In general, we might not know whether two events are independent. In that case, we need data! The solution is to check whether B happening seems to change the probability of A happening, or vice versa. That is, we attempt to verify using data whether P(A | B) = P(A | not B) = P(A). These probabilities won’t be exactly alike because of statistical fluctuations, especially with small samples. (We’ll cover this point more in the future lesson on Statistical uncertainty.) But with enough data they should be pretty close if A and B are independent.
For example, in our data on music festivals, suppose we want to check whether playing Coachella is independent of playing Bonnaroo. To check this, we want to see if P(coachella = 1 | bonnaroo = 1) = P(coachella = 1 | bonnaroo = 0)—in other words, whether a band’s playing Bonnaroo affects the probability that the same band plays Coachella. So to check this, let’s form a table of probabilities conditional on the bonnaroo
variable:
xtabs(~coachella + bonnaroo, data=aclfest) %>%
prop.table(margin=2)
## bonnaroo
## coachella 0 1
## 0 0.4585153 0.8260870
## 1 0.5414847 0.1739130
From this table, it looks like:
- P(coachella = 1 | bonnaroo = 1) = 0.17
- P(coachella = 1 | bonnaroo = 0) = 0.54
The conclusion is that these two events are clearly not independent. A band that plays Bonnaroo is much less likely to play Coachella in the same year than a band that doesn’t play Bonnaroo.

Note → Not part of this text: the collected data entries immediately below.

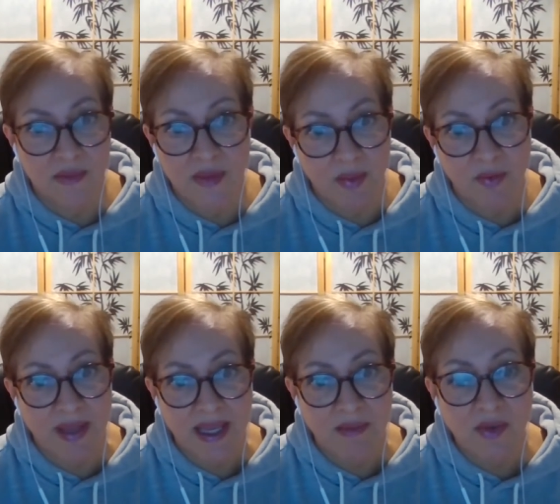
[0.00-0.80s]
not
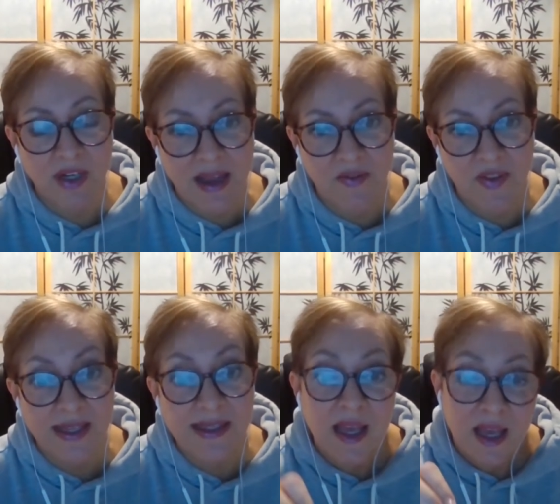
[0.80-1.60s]
making money out of
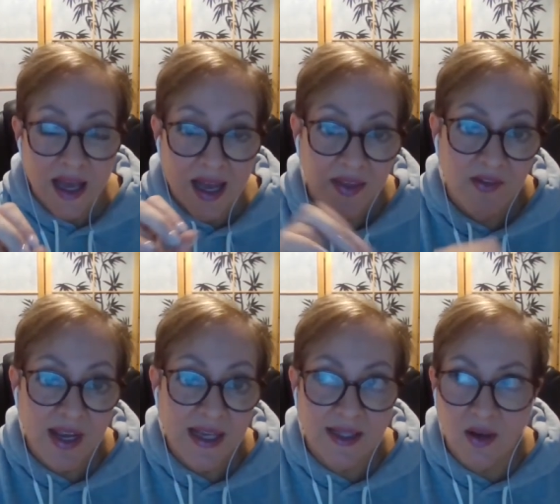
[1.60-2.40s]
this. And there
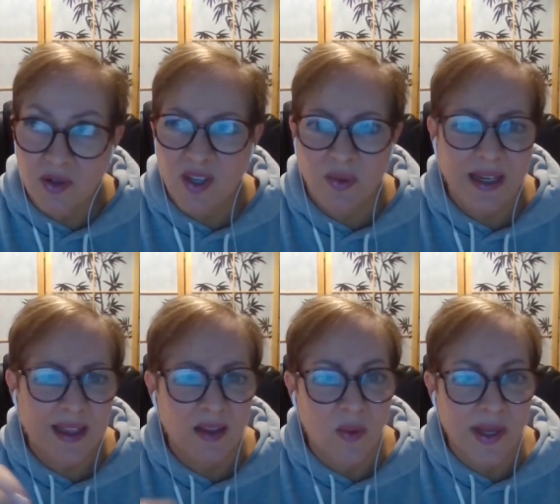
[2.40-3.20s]
is also a
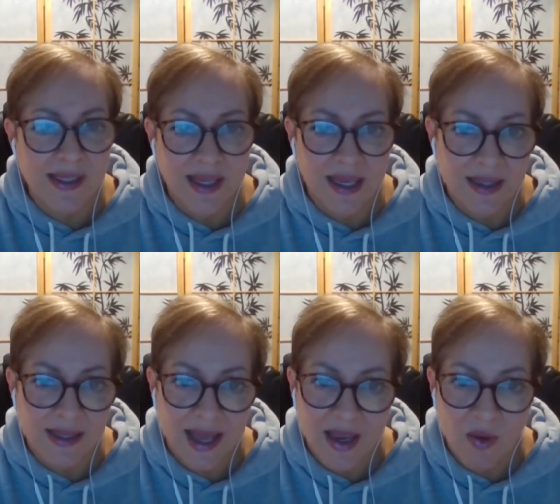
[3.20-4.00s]
little quiz that you can
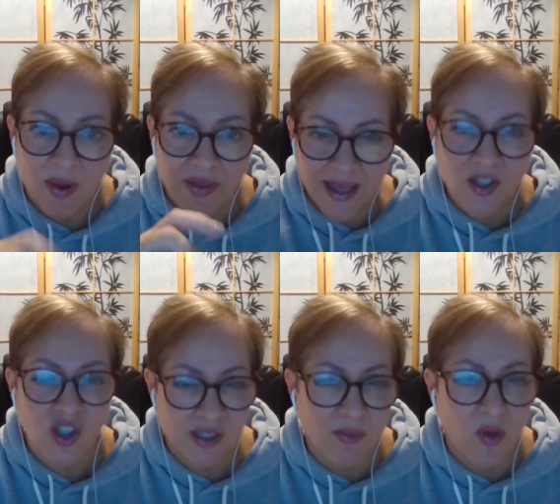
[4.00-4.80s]
take where they ask you
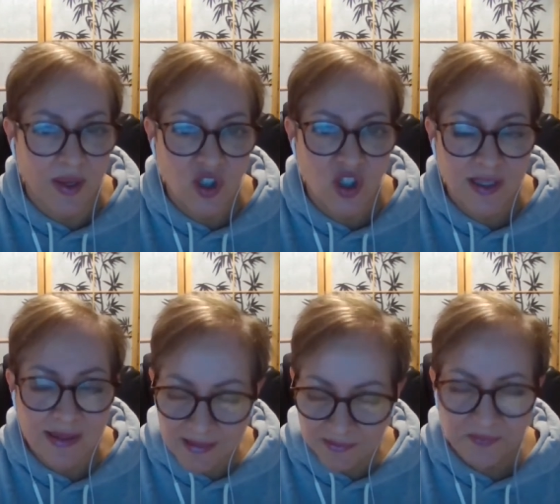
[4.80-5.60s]
some
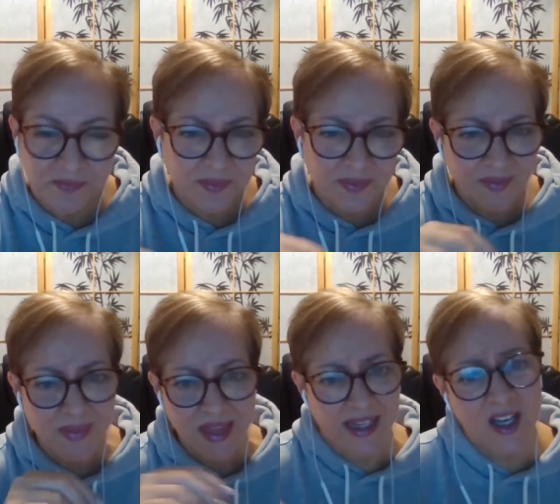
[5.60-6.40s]
questions
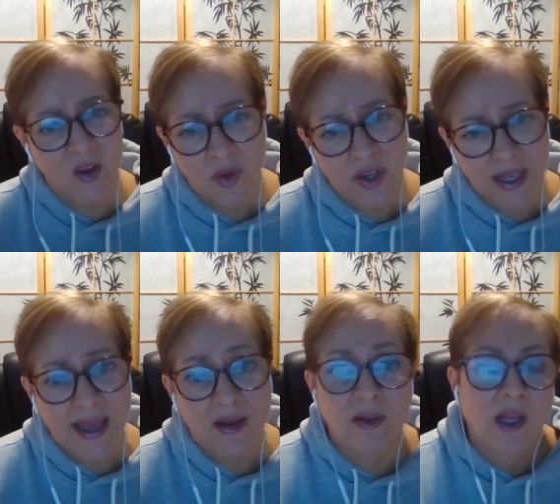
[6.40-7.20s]
and you can work
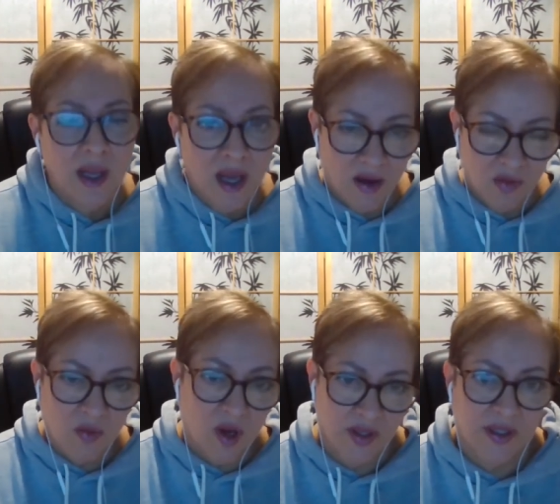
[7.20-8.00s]
out
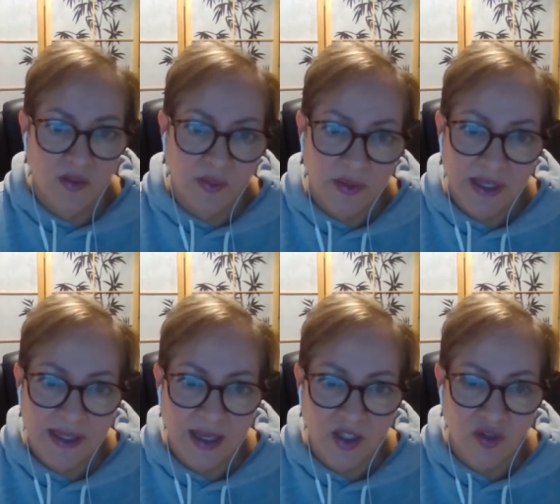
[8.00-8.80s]
what are the supplements
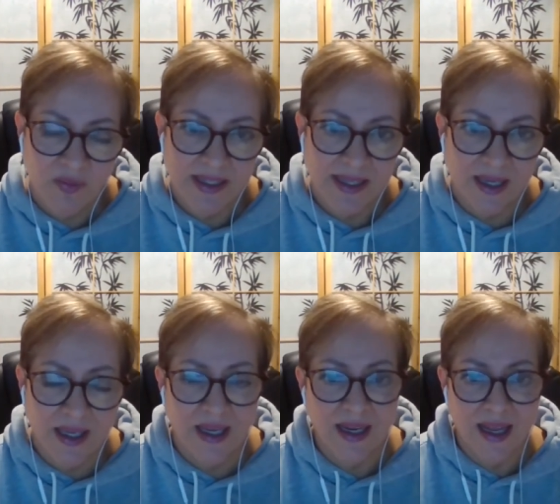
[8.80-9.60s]
I should be
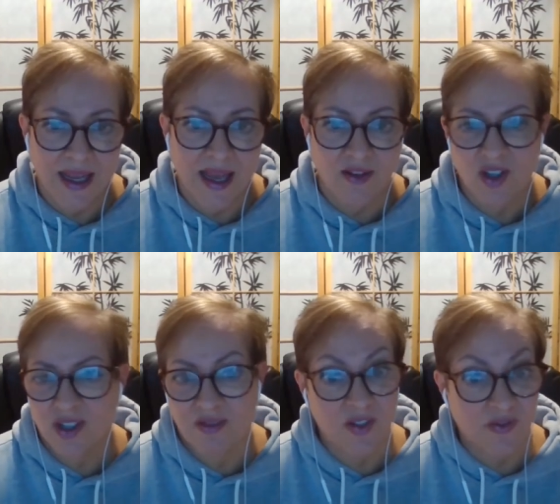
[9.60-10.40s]
taking. Again,
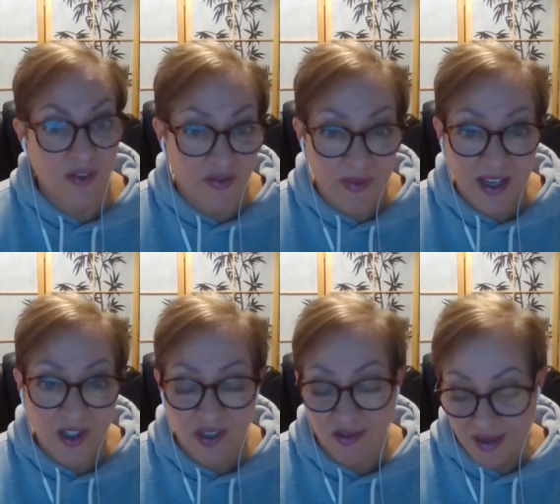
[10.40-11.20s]
just for
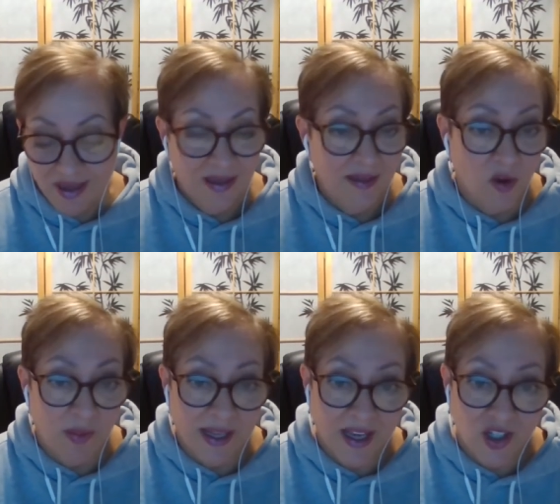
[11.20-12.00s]
information, no
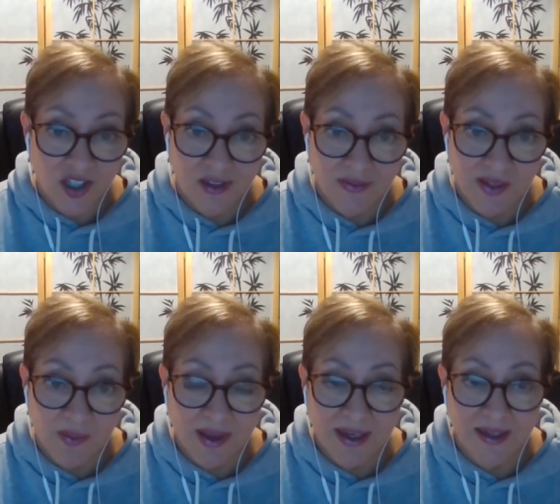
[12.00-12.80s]
obligation. You don't have to
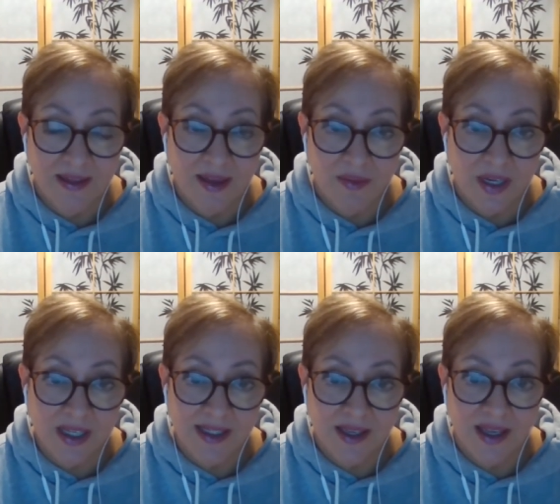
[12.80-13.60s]
buy anything, but
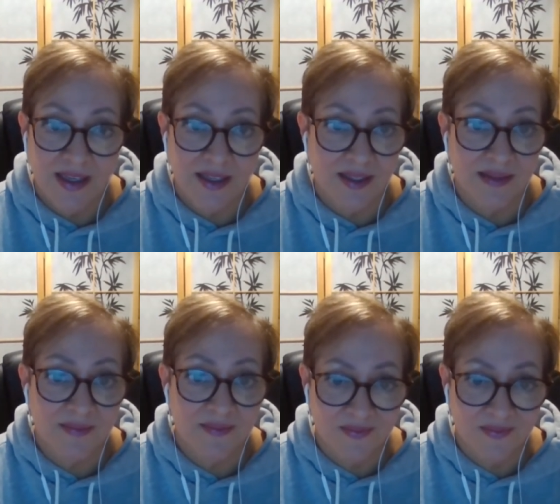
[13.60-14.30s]
it's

On the other hand, let’s examine the data on ACL and Outside Lands:
xtabs(~acl + outsidelands, data=aclfest) %>%
prop.table(margin=2)
## outsidelands
## acl 0 1
## 0 0.8738050 0.8645833
## 1 0.1261950 0.1354167
From this table, it looks like:
- P(acl = 1 | outsidelands = 0) = 0.126
- P(acl = 1 | outsidelands = 1) = 0.135
These numbers are not identical, but they’re very close, to the point that we might plausibly explain the difference as a small-sample fluctuation. (Again, we’ll cover the topic of small-sample fluctuations in a future lesson.) So for now, we’d either say that playing ACL and playing Outside Lands look independent of one another, or at the very least that they look nearly independent of one another. Either way, no matter how we choose to phrase our conclusion, it’s clear that whether a band plays Outside Lands conveys little to no information about how likely that band is to play ACL.
Study questions
Use the “aclfest.csv” data set to answer the following questions.
A. What is the joint probability that a band played both Outside Lands and Bonnaroo?
B. What is the conditional probability that a band played Coachella, given that they played ACL Fest? Use pipes (%>%
), and write out in English what each line of your code chunk is doing.Download plays_top50.csv. This file has data on 15,000 users of a music streaming service. The first column is a unique numerical identifier for the user. The remaining columns are for the top 50 artists most frequently streamed by this particular subset of users. The entries in the data frame represent “did play” (1) and “did not play” (0), with 1 meaning that a given user streamed a given artist at least once during the data-collection period. Use this data to answer the following questions:
A. For a randomly selected user, what are P(plays Franz Ferdinand) and P(plays Franz Ferdinand | plays the Killers)?
B. What are P(plays Bob Dylan) and P(plays Bob Dylan | plays the Beatles)?
C. What are P(plays Rihanna) and P(plays Rihanna | plays Kanye West)? Are the events “plays Rihanna” and “plays Kanye West” independent? D. What is P(plays Queen or plays David Bowie)? Hint: for this one you’ll need to know the addition rule, \(P(A \mbox{ or } B) = P(A) + P(B) - P(A,B)\).